Dafür wird man ständig geplagt von verschiedensten Ängsten. Man erkennt den Teufel in bisher bekannten Personen, sieht auf der Strasse Menschen, die einem einen Dolch in den Hals stecken Wollen und man erkennt auch in geschlossenen Räumen Wölfe, die hinter deinen Kindern her sind.

Glaube mir, die Gedankenkonstrukte dieser Personen sind aus gesunden Köpfen entstanden.
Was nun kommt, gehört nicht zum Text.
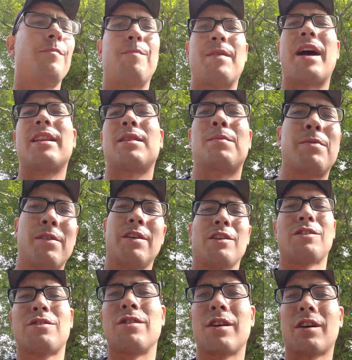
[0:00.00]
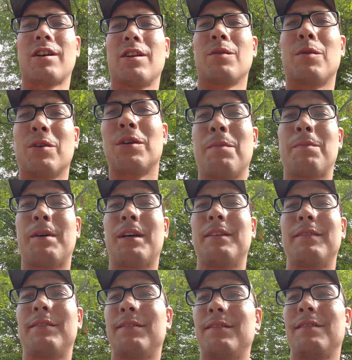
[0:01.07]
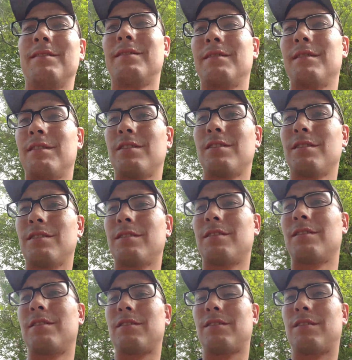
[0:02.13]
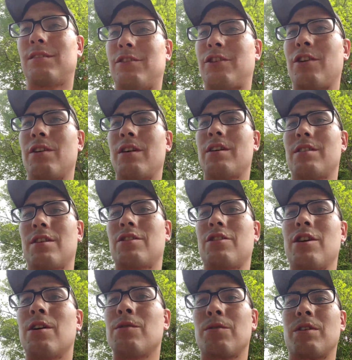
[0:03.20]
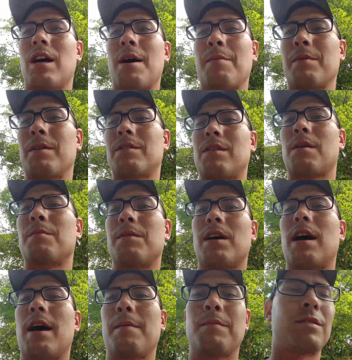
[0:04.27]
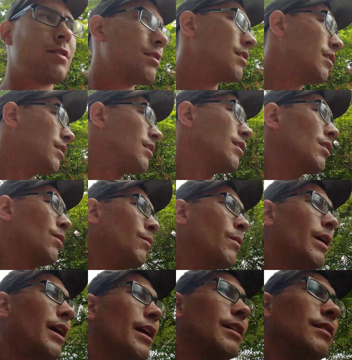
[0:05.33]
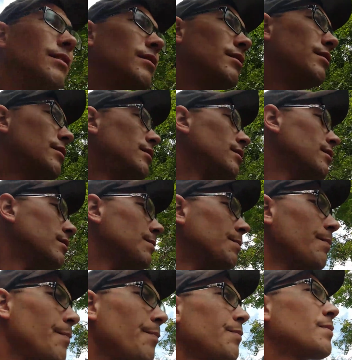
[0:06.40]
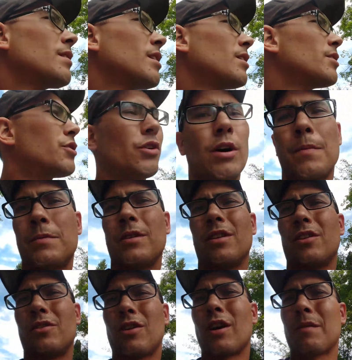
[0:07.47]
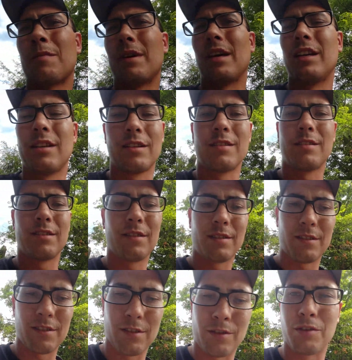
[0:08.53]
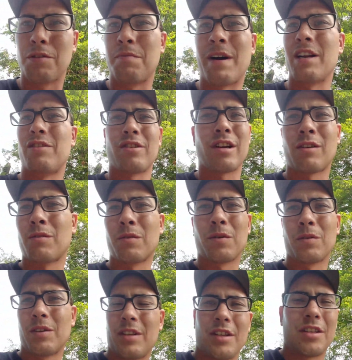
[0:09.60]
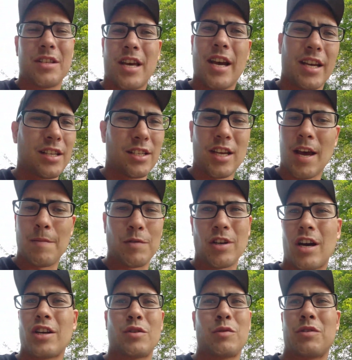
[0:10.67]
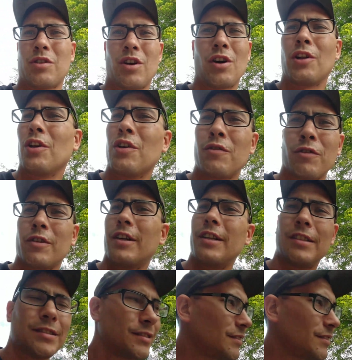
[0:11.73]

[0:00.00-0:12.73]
not the prettiest truck in the world, but sure is a showstopper sometimes when you show up to the truck meet. As soon as my truck rolled in the second time, Josh was all over it.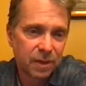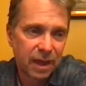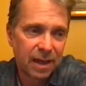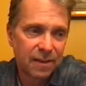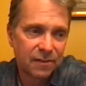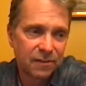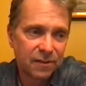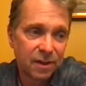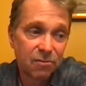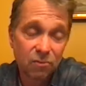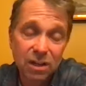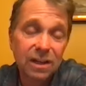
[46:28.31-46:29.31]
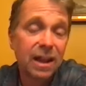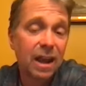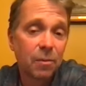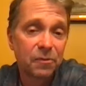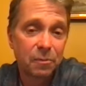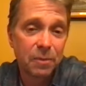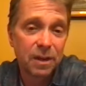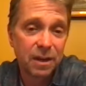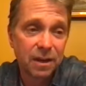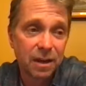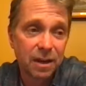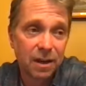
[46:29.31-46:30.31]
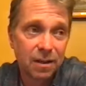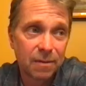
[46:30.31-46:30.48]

And it really helped me.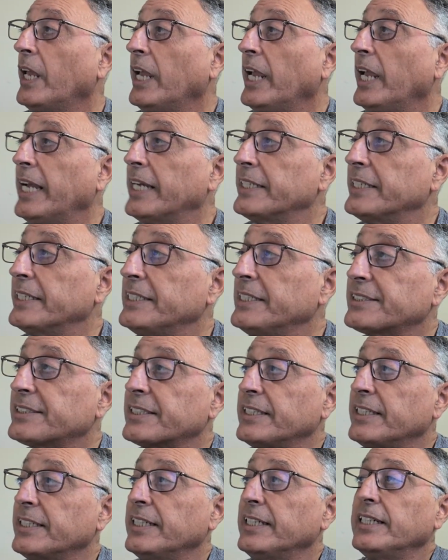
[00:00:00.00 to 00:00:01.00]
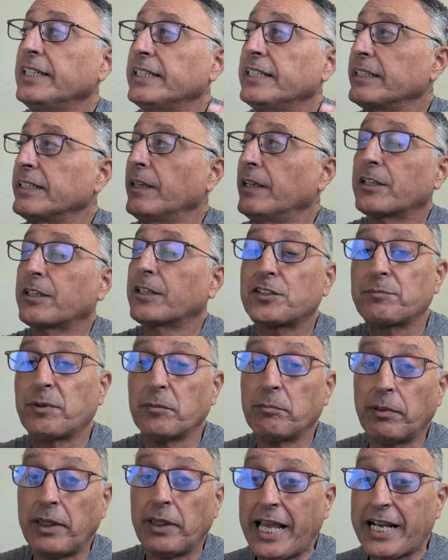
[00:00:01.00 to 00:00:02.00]
And he's looks
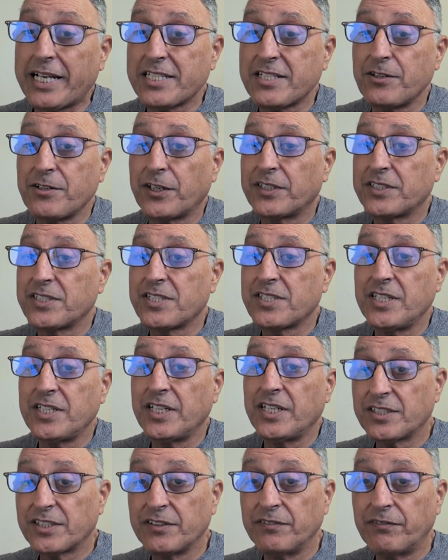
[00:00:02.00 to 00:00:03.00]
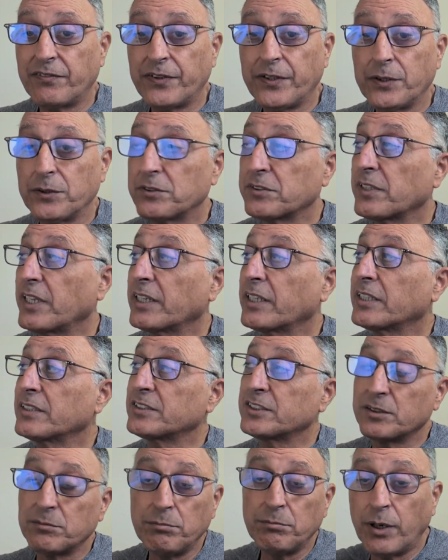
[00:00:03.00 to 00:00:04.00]
perplexed. You could see he's confused, like, because
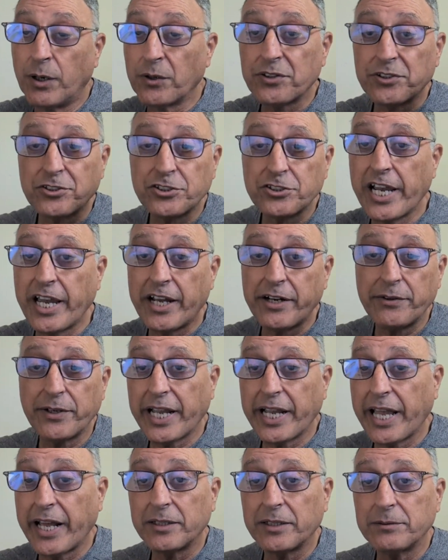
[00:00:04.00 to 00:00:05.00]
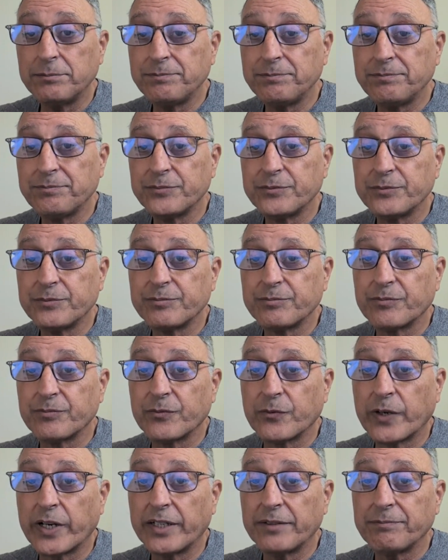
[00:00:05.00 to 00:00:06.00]
they're both chattering at him,
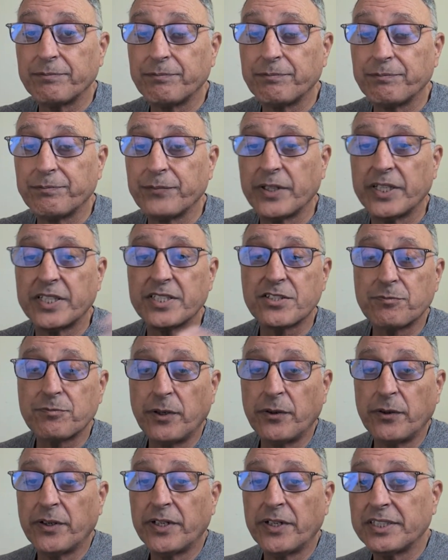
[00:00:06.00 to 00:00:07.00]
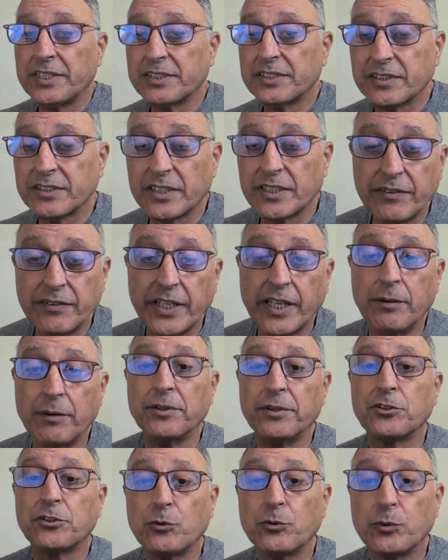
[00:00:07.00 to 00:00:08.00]
right? His spirit is giving him
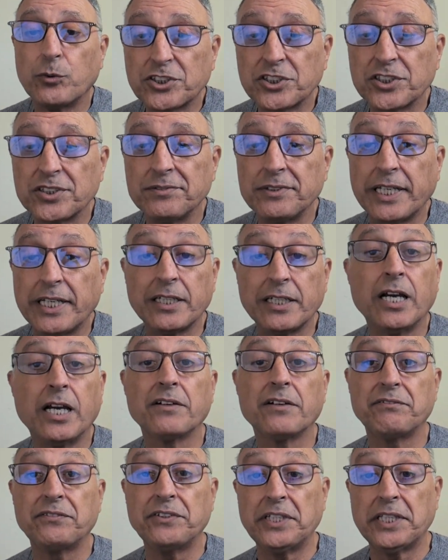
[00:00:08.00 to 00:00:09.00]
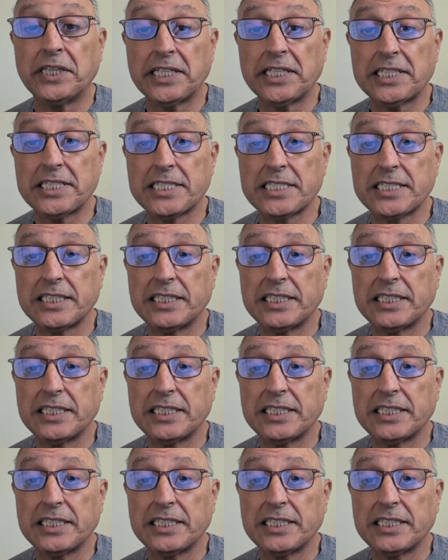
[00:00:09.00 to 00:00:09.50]
intuition and gut feelings.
Lieber lebe ich meine kleine Verrücktheit so aus, dass ich mich irgendwie von der Gesellschaft abhebe, wie z.B. durch meine Frisur oder meinem Verhalten. Mir reicht das an Verrücktheit.

Gruäss Dävu

29/9/06 12:57  
Blogger sarita said...

@daweed

in keiner weise möchte ich die krankheit herunterspielen, oder jemanden angreifen.
auch ich kenne viele beispiele von schizophrenen menschen.
ich bin nicht eifersüchtig auf diese!

vielleicht ist es einfach auch nur die sehnsucht nach dem unbekannten, die verrücktheit für mich so attraktiv macht. und vielleicht ist es auch das gefühl, dass der zustand des "nicht-verstanden-werdens" legitimiert wäre.

aber du hast schon recht: besser ist es wahrscheinlich, man lebt viele kleine verrücktheiten vorzu aus um nicht gefahr zu laufen, irgendwann wirklich verrückt zu werden...

ps. bedeutet "verrückt" eigentlich verrückt im sinne von "verschoben" (so wie ein stuhl verrückt sein kann)? verschoben von der wirklichkeit?